[Records from a collection]
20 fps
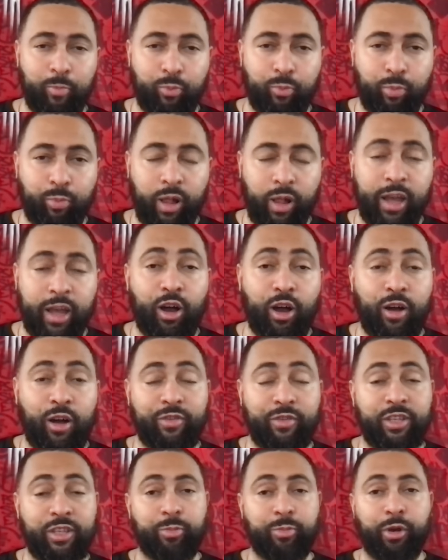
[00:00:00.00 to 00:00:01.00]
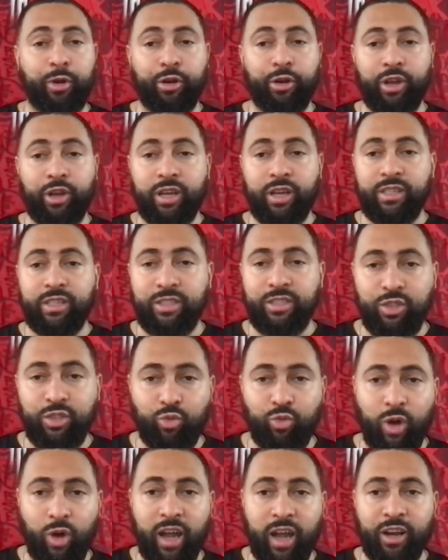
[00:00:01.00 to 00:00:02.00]
playoff experience and
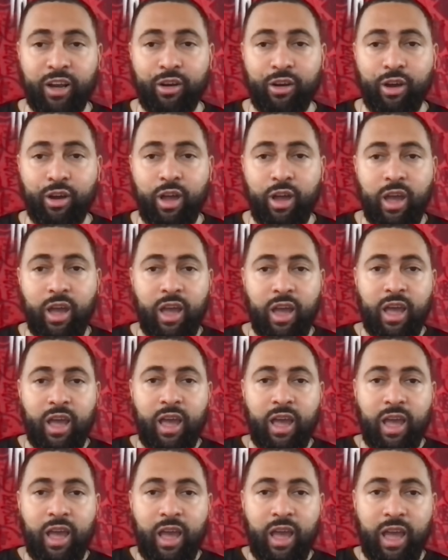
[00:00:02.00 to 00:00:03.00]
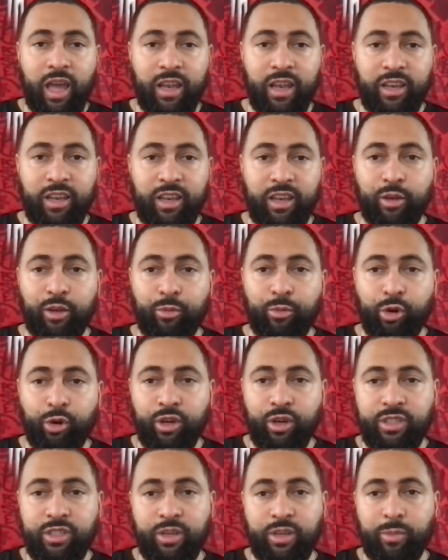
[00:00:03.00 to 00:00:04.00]
swagger in Dylan
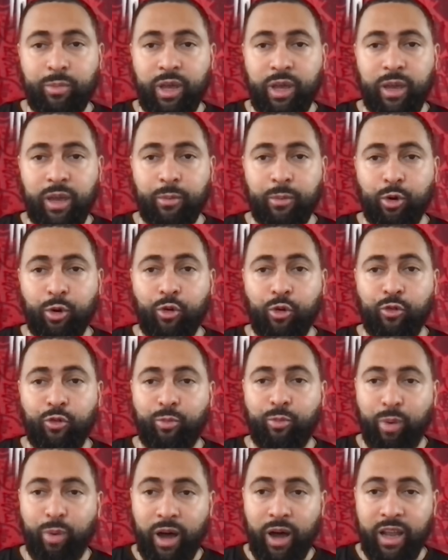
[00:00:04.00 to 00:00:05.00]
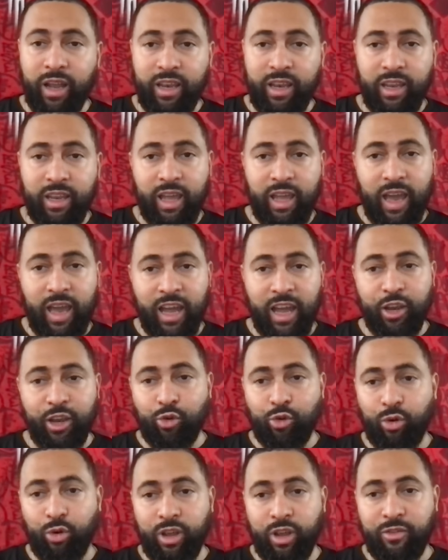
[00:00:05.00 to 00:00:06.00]
Brooks being moved, but added
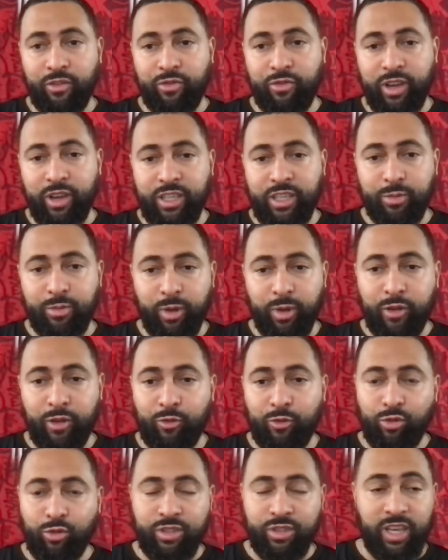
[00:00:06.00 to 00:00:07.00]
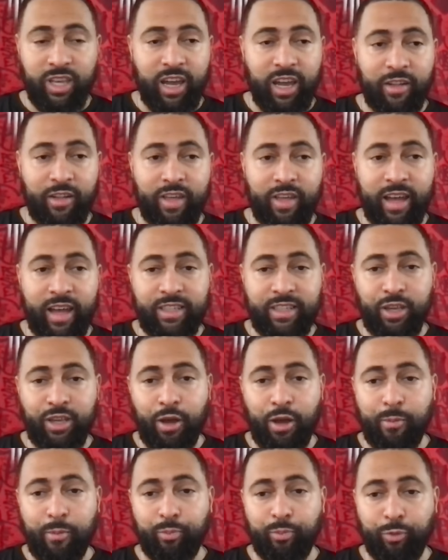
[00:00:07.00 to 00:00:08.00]
Dorian Finney-Smith. We'll see how that
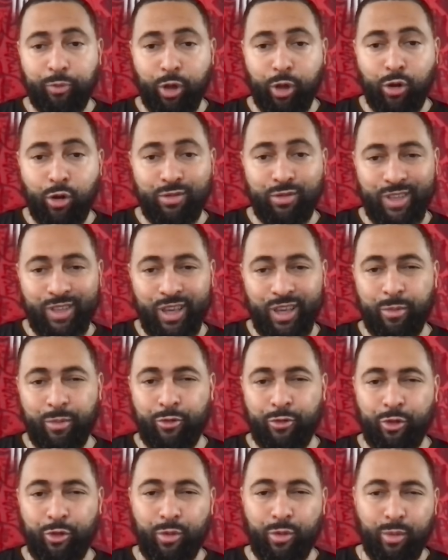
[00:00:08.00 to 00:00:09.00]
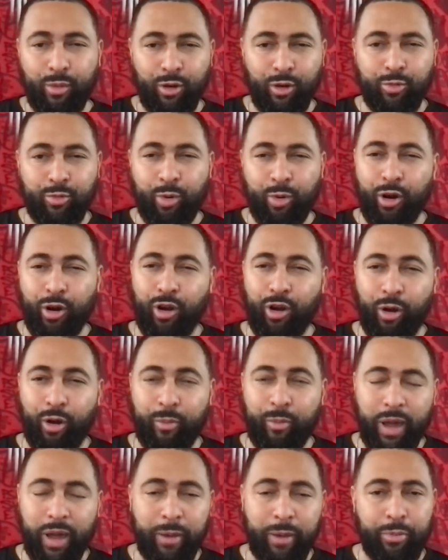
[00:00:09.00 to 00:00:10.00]
goes in, but for the most part, on
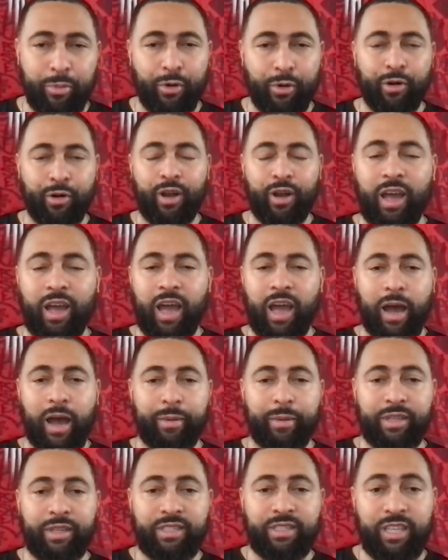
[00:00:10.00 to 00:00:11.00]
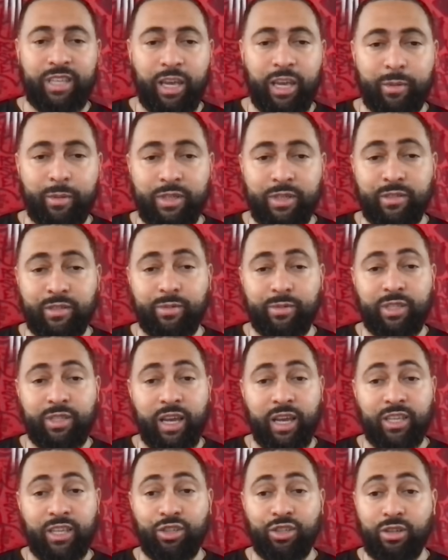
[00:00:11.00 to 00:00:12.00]
paper, his team is
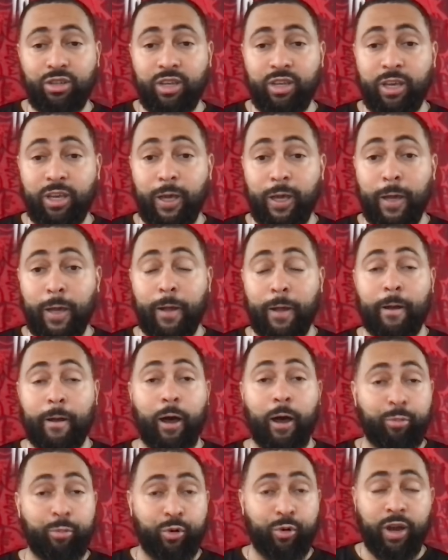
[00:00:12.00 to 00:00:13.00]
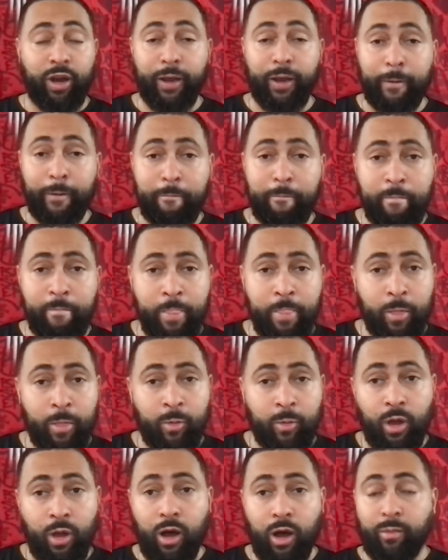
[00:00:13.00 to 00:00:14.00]
substantially upgraded.
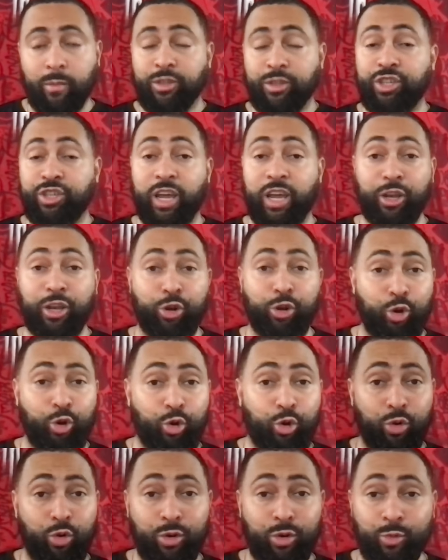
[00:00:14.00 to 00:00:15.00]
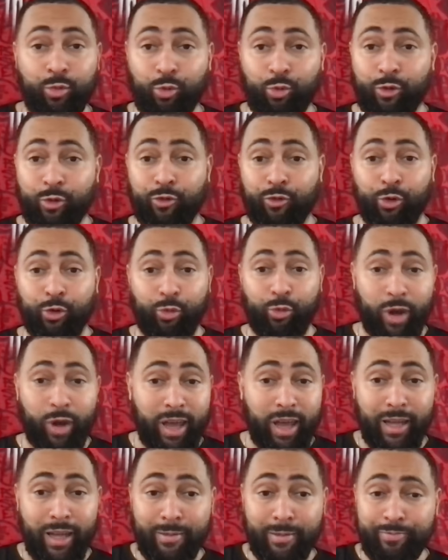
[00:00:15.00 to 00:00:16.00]
Şengün with
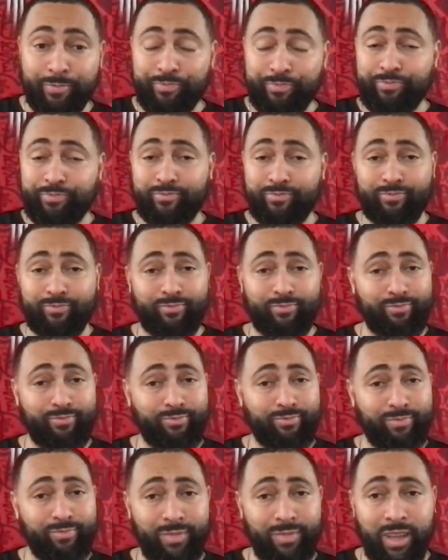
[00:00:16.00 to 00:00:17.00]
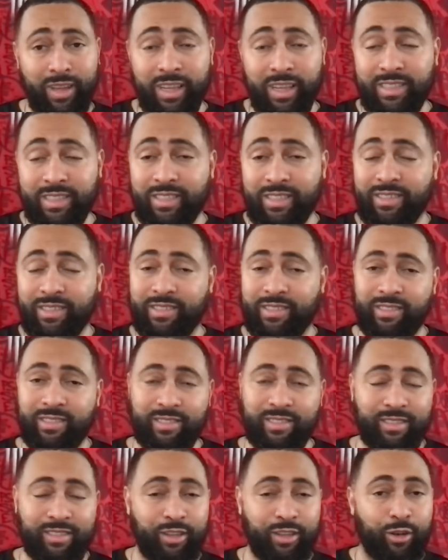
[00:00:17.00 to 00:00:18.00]
Durant, it's
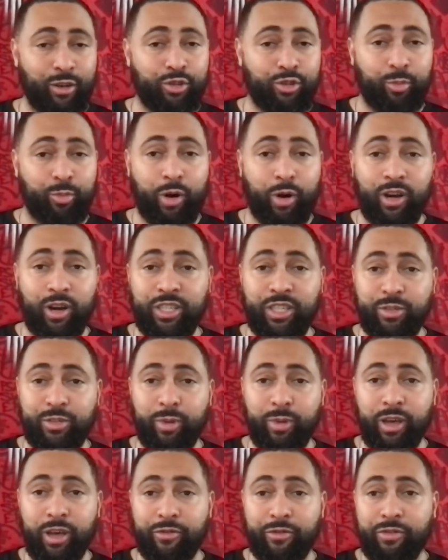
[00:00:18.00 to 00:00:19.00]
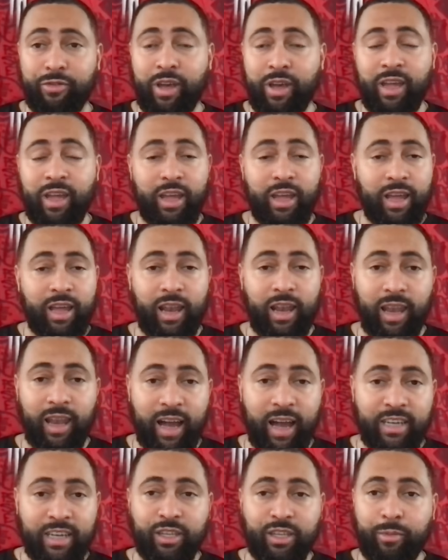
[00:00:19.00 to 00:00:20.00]
Jabari Smith
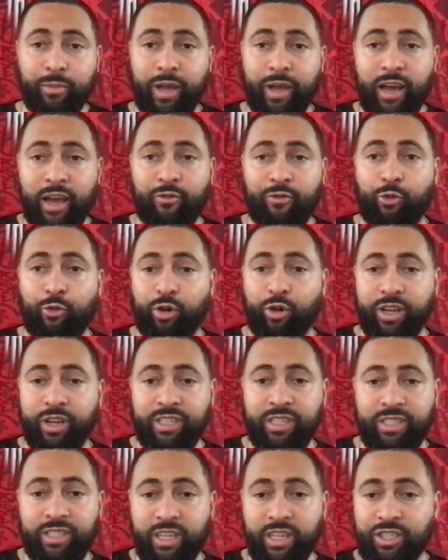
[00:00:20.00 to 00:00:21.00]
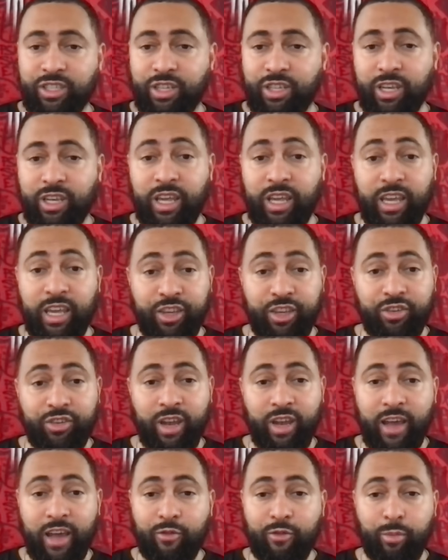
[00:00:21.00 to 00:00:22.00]
locked up now for an extension. He
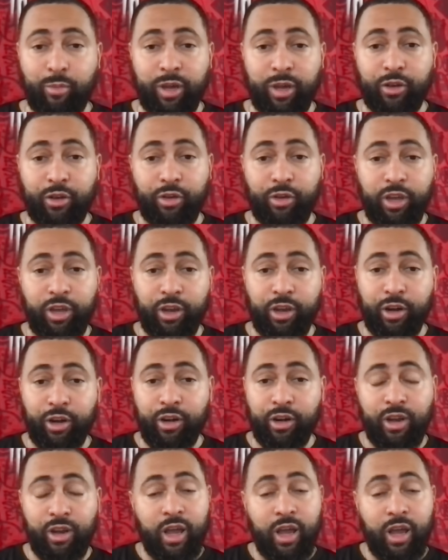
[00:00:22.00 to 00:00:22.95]
should have a bigger year.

◆ ABOUT THIS TASK
Drop the images; return the entries above exactly as they appear.

◆ RESULT
20 fps
[00:00:00.00 to 00:00:01.00]
[00:00:01.00 to 00:00:02.00]
playoff experience and
[00:00:02.00 to 00:00:03.00]
[00:00:03.00 to 00:00:04.00]
swagger in Dylan
[00:00:04.00 to 00:00:05.00]
[00:00:05.00 to 00:00:06.00]
Brooks being moved, but added
[00:00:06.00 to 00:00:07.00]
[00:00:07.00 to 00:00:08.00]
Dorian Finney-Smith. We'll see how that
[00:00:08.00 to 00:00:09.00]
[00:00:09.00 to 00:00:10.00]
goes in, but for the most part, on
[00:00:10.00 to 00:00:11.00]
[00:00:11.00 to 00:00:12.00]
paper, his team is
[00:00:12.00 to 00:00:13.00]
[00:00:13.00 to 00:00:14.00]
substantially upgraded.
[00:00:14.00 to 00:00:15.00]
[00:00:15.00 to 00:00:16.00]
Şengün with
[00:00:16.00 to 00:00:17.00]
[00:00:17.00 to 00:00:18.00]
Durant, it's
[00:00:18.00 to 00:00:19.00]
[00:00:19.00 to 00:00:20.00]
Jabari Smith
[00:00:20.00 to 00:00:21.00]
[00:00:21.00 to 00:00:22.00]
locked up now for an extension. He
[00:00:22.00 to 00:00:22.95]
should have a bigger year.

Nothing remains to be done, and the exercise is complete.